- [SOURCE INFORMATION]

==*==

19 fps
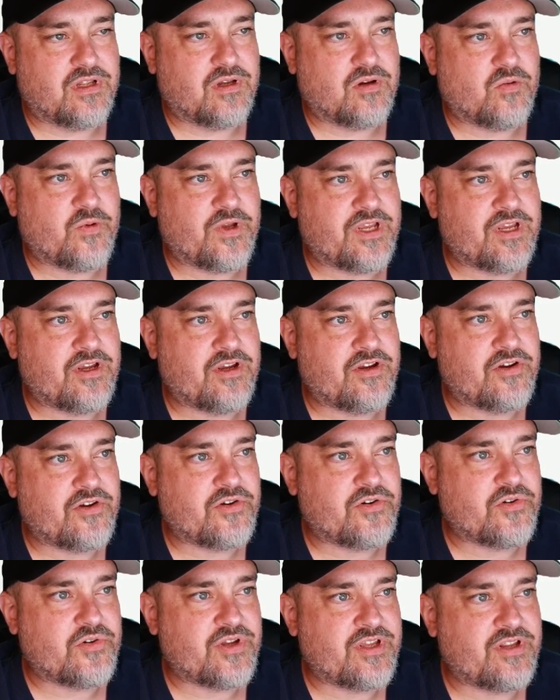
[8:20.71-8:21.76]
We can
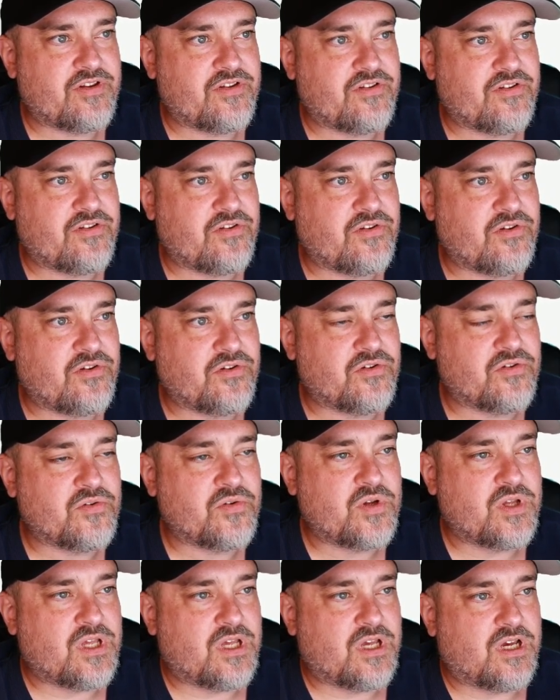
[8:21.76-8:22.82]
go into,
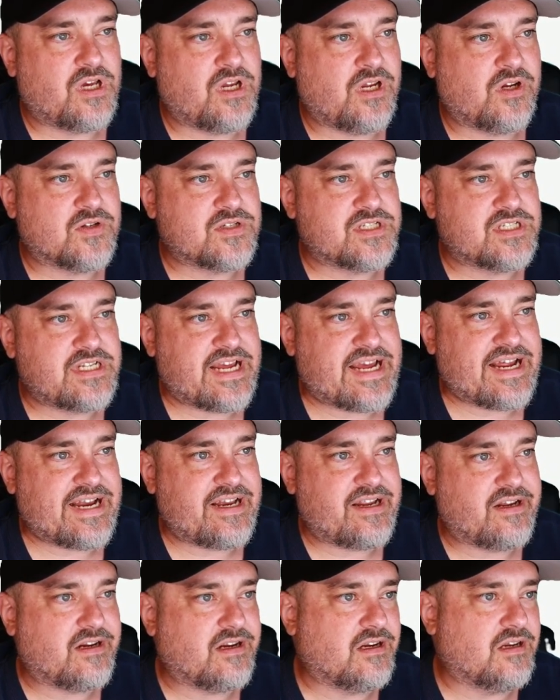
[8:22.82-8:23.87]

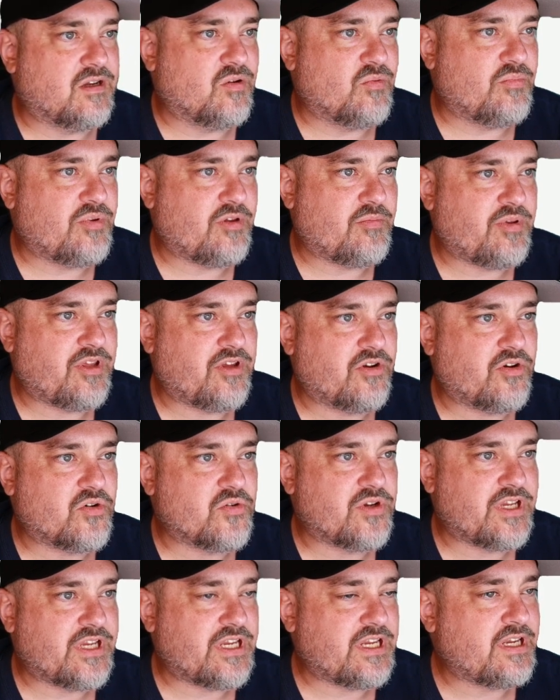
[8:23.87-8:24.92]
static,
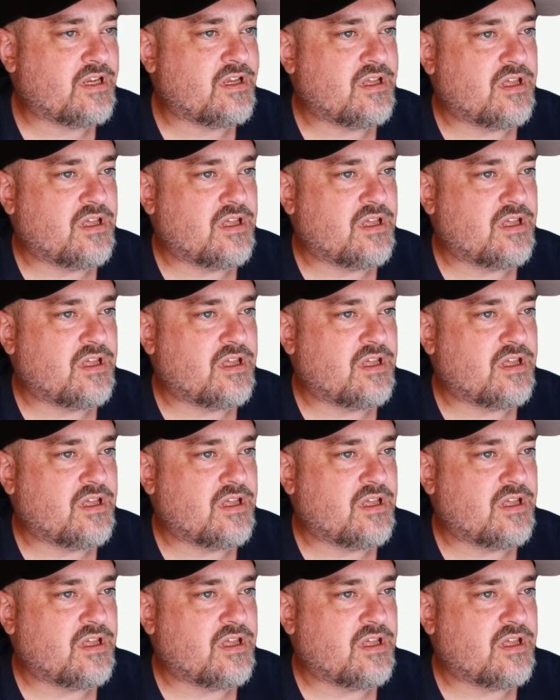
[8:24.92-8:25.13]
PPOE.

==*==

- [TO DO] Would you provide an exact, picture-free copy of the data above?

- [THE COMPLETED TASK]
19 fps
[8:20.71-8:21.76]
We can
[8:21.76-8:22.82]
go into,
[8:22.82-8:23.87]

[8:23.87-8:24.92]
static,
[8:24.92-8:25.13]
PPOE.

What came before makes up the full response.